MATERIAL SHOWN:
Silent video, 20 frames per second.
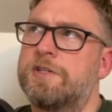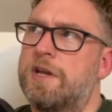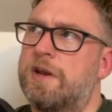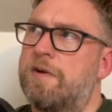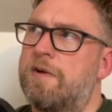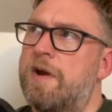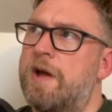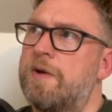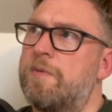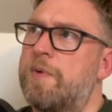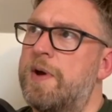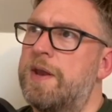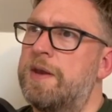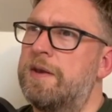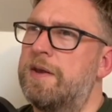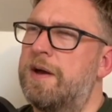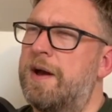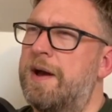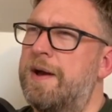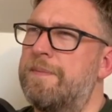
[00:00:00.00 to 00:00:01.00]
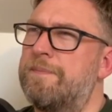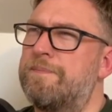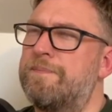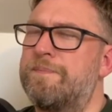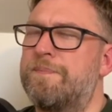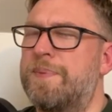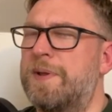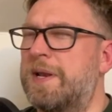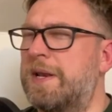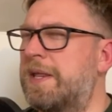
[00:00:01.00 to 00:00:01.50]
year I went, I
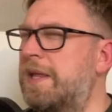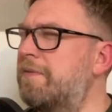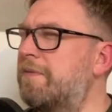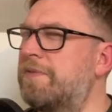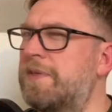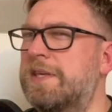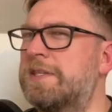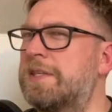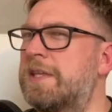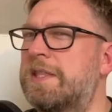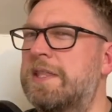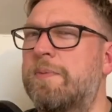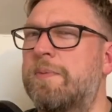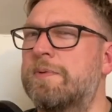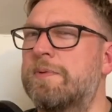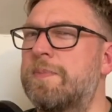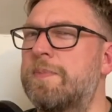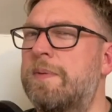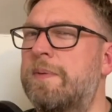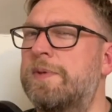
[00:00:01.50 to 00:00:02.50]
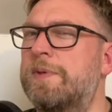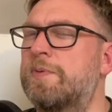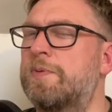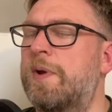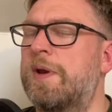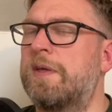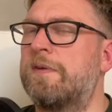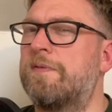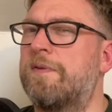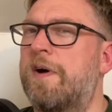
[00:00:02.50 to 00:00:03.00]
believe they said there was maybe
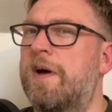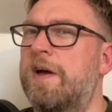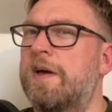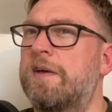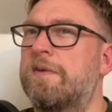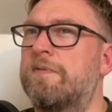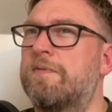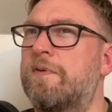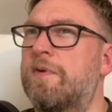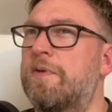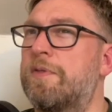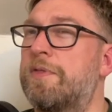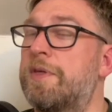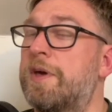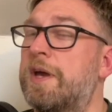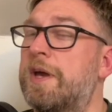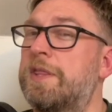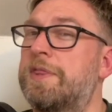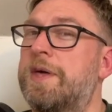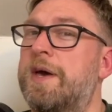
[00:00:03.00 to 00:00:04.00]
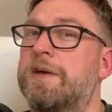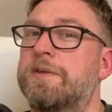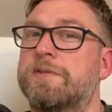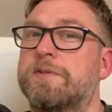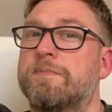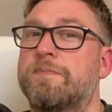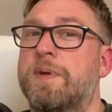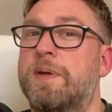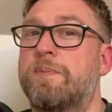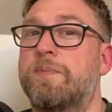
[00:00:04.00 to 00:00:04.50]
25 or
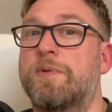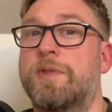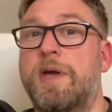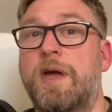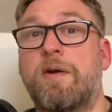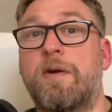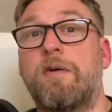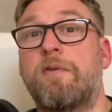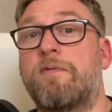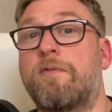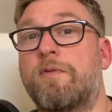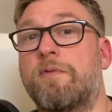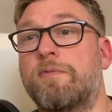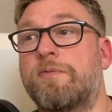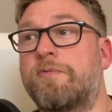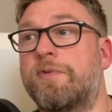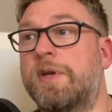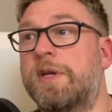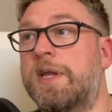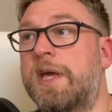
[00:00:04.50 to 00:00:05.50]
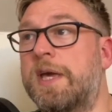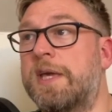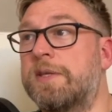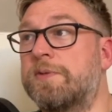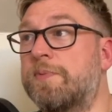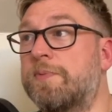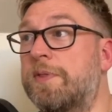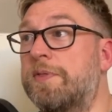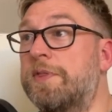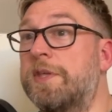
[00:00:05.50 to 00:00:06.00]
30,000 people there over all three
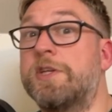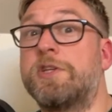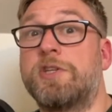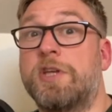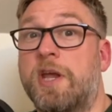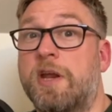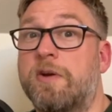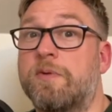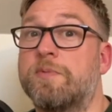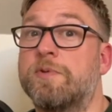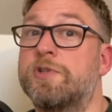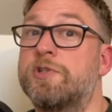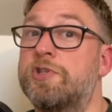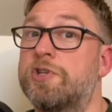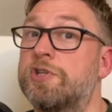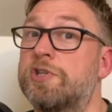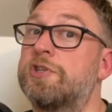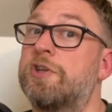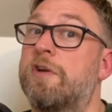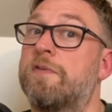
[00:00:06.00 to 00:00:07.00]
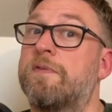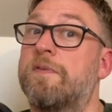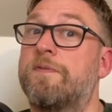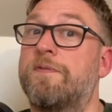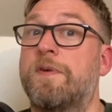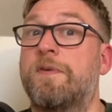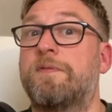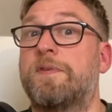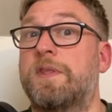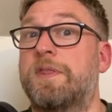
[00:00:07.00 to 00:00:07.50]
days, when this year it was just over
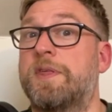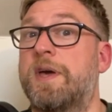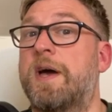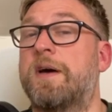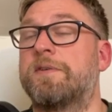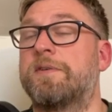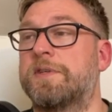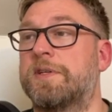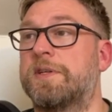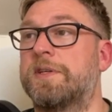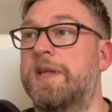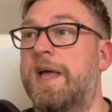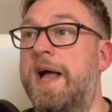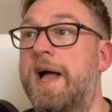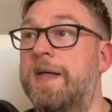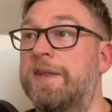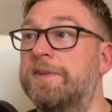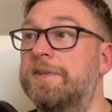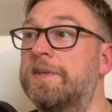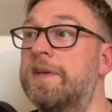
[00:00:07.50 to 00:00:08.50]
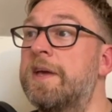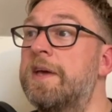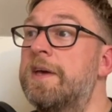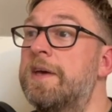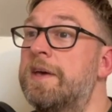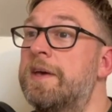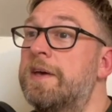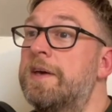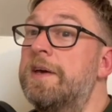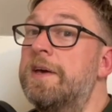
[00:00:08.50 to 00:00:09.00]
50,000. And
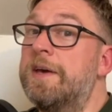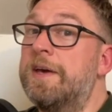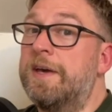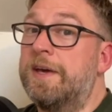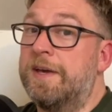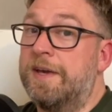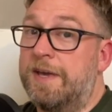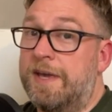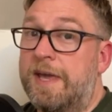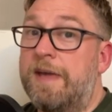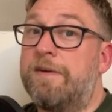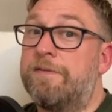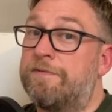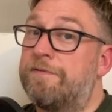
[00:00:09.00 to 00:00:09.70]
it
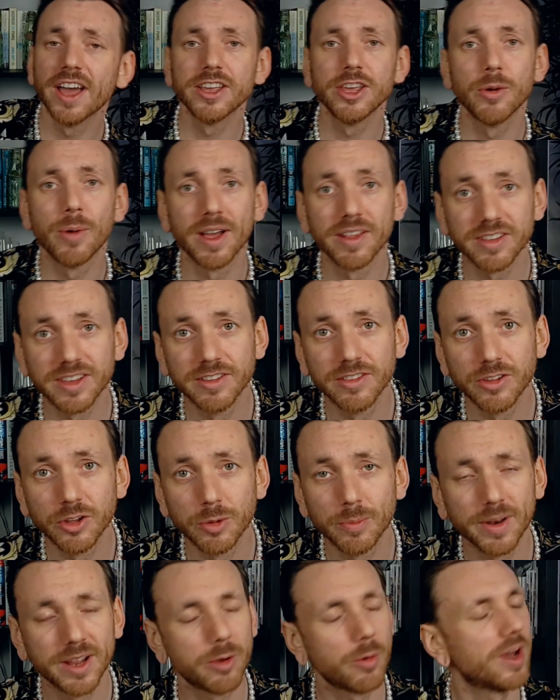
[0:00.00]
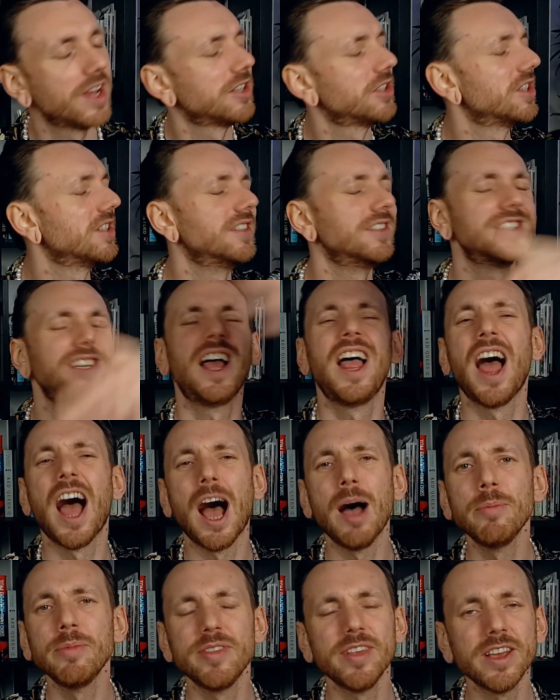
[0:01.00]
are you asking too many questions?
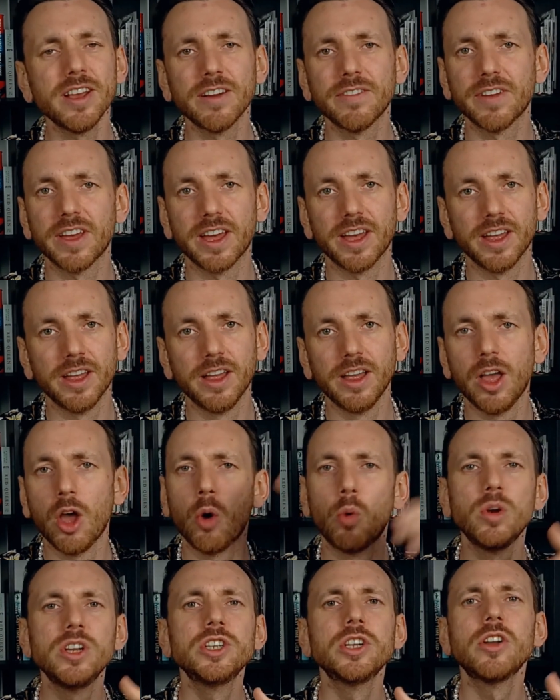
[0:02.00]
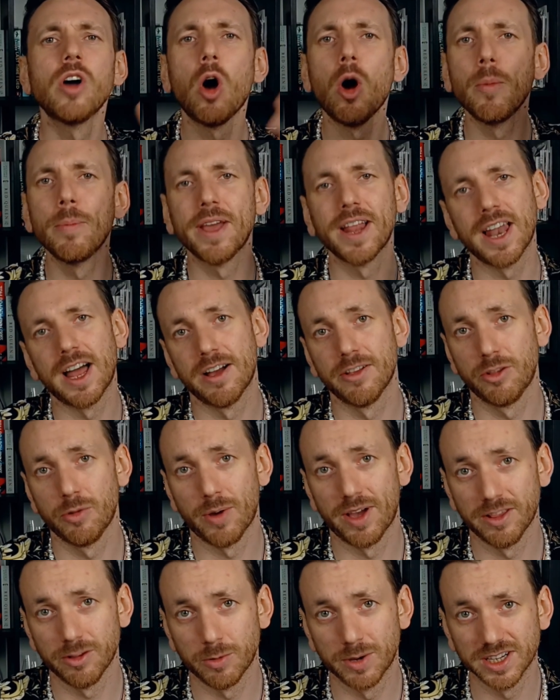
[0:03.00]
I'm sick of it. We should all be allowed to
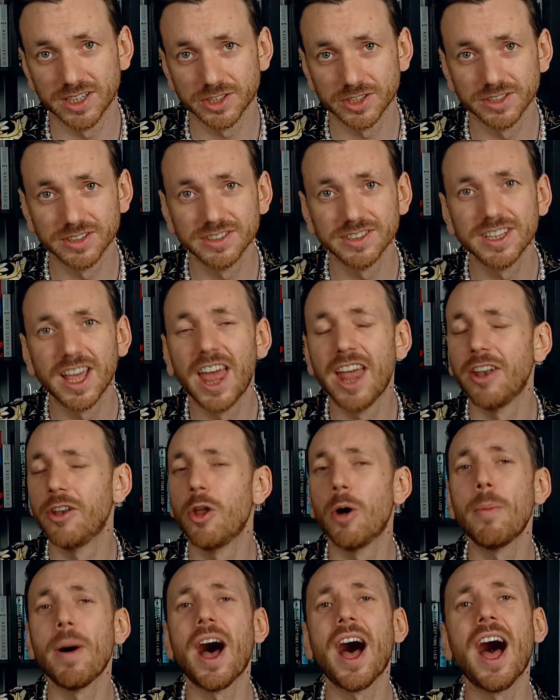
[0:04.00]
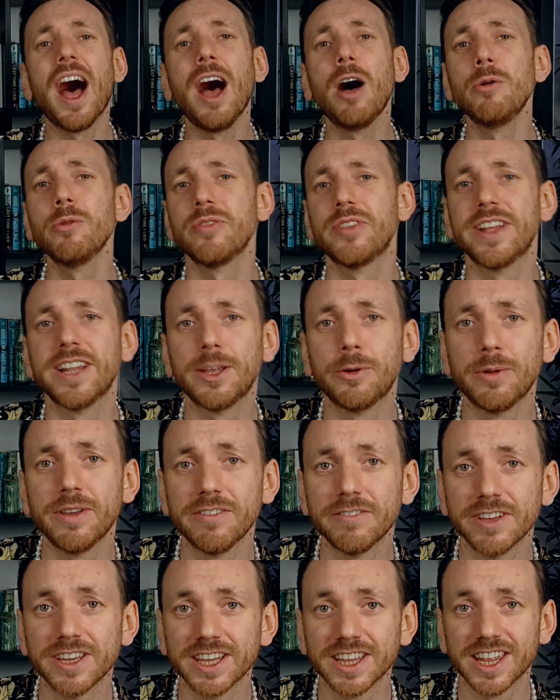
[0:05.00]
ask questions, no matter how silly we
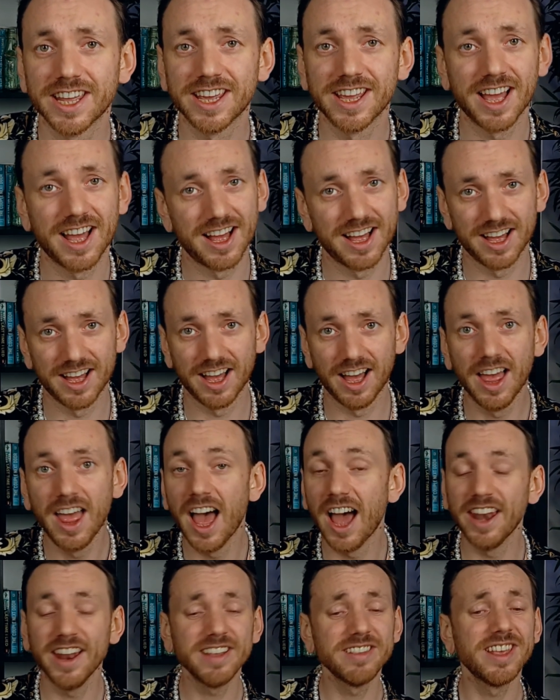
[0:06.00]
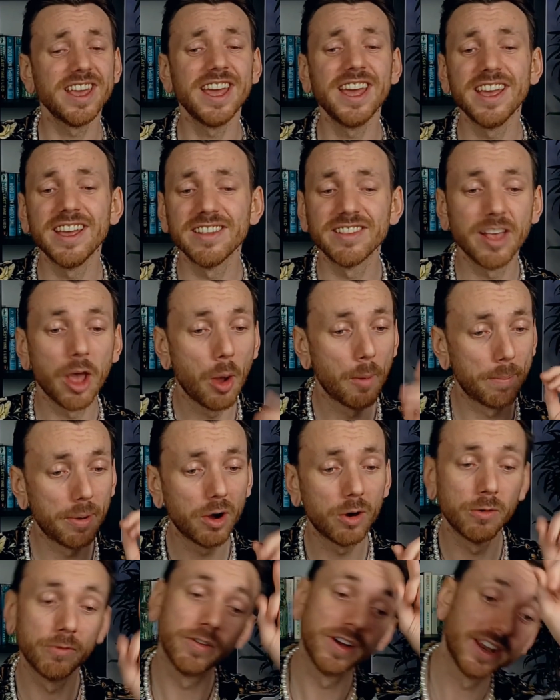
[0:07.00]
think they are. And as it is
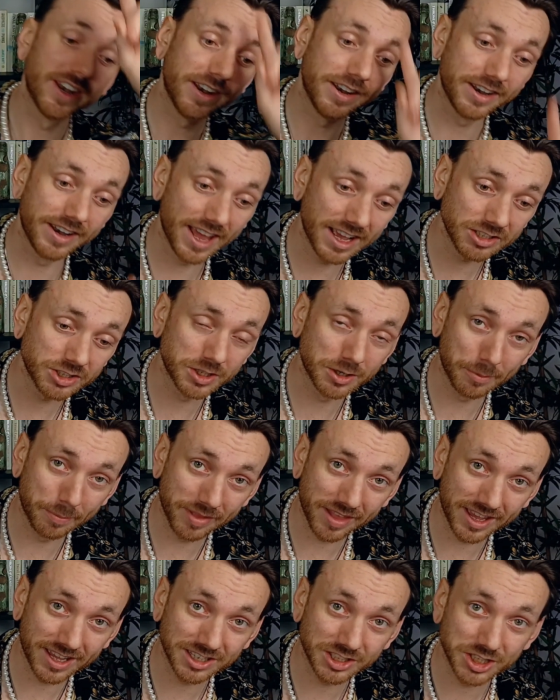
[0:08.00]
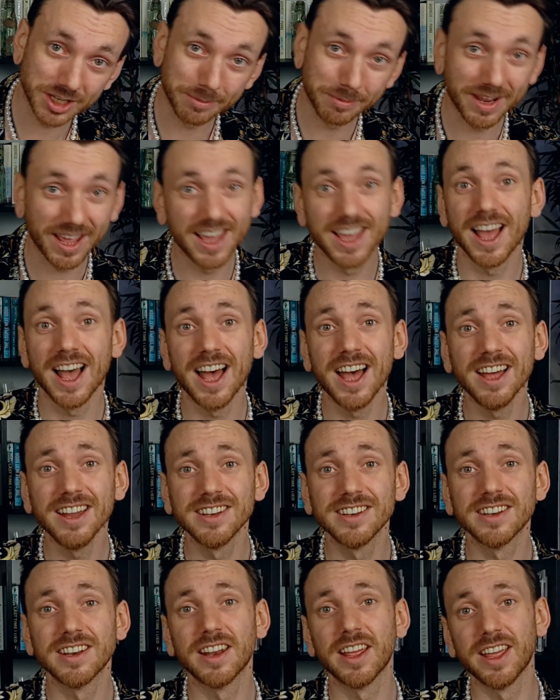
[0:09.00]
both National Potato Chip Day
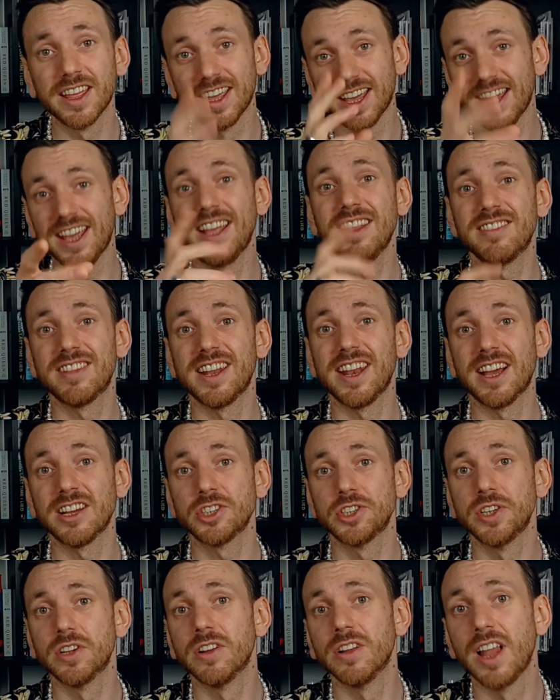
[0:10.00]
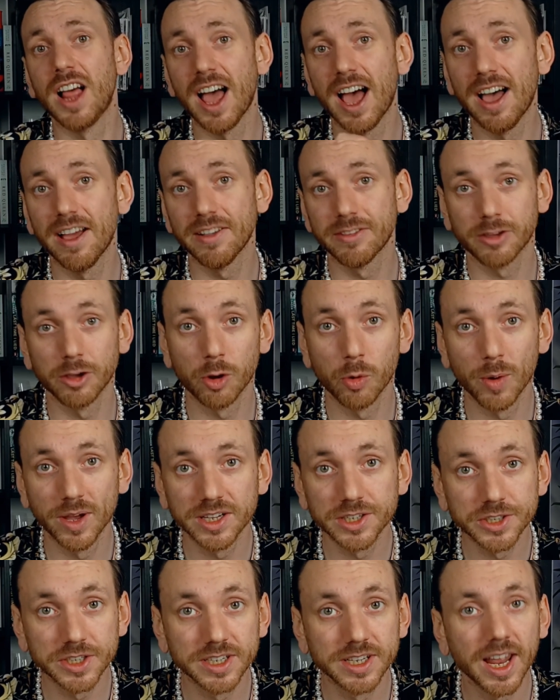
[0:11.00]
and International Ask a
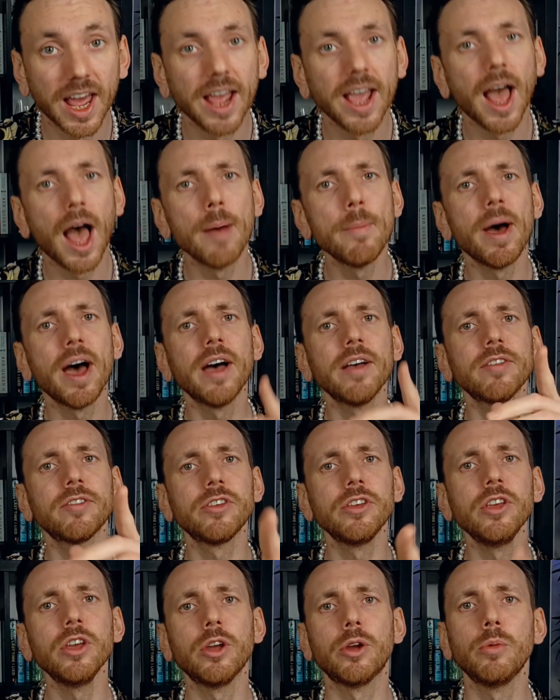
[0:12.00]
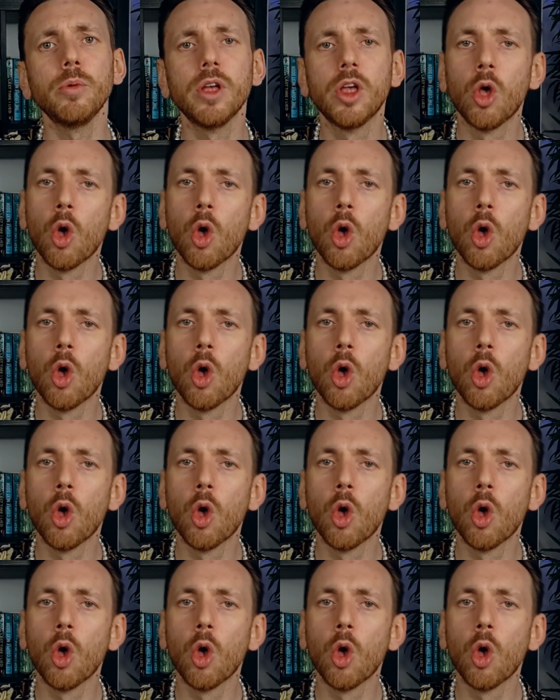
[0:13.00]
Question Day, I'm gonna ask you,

YOUR TASK: With the pictures excluded, restate word for word each line from the one that contains "[00:00:00.00 to 00:00:01.00]" through the last line of the listing above.

OUTPUT BELOW:
[00:00:00.00 to 00:00:01.00]
[00:00:01.00 to 00:00:01.50]
year I went, I
[00:00:01.50 to 00:00:02.50]
[00:00:02.50 to 00:00:03.00]
believe they said there was maybe
[00:00:03.00 to 00:00:04.00]
[00:00:04.00 to 00:00:04.50]
25 or
[00:00:04.50 to 00:00:05.50]
[00:00:05.50 to 00:00:06.00]
30,000 people there over all three
[00:00:06.00 to 00:00:07.00]
[00:00:07.00 to 00:00:07.50]
days, when this year it was just over
[00:00:07.50 to 00:00:08.50]
[00:00:08.50 to 00:00:09.00]
50,000. And
[00:00:09.00 to 00:00:09.70]
it
[0:00.00]
[0:01.00]
are you asking too many questions?
[0:02.00]
[0:03.00]
I'm sick of it. We should all be allowed to
[0:04.00]
[0:05.00]
ask questions, no matter how silly we
[0:06.00]
[0:07.00]
think they are. And as it is
[0:08.00]
[0:09.00]
both National Potato Chip Day
[0:10.00]
[0:11.00]
and International Ask a
[0:12.00]
[0:13.00]
Question Day, I'm gonna ask you,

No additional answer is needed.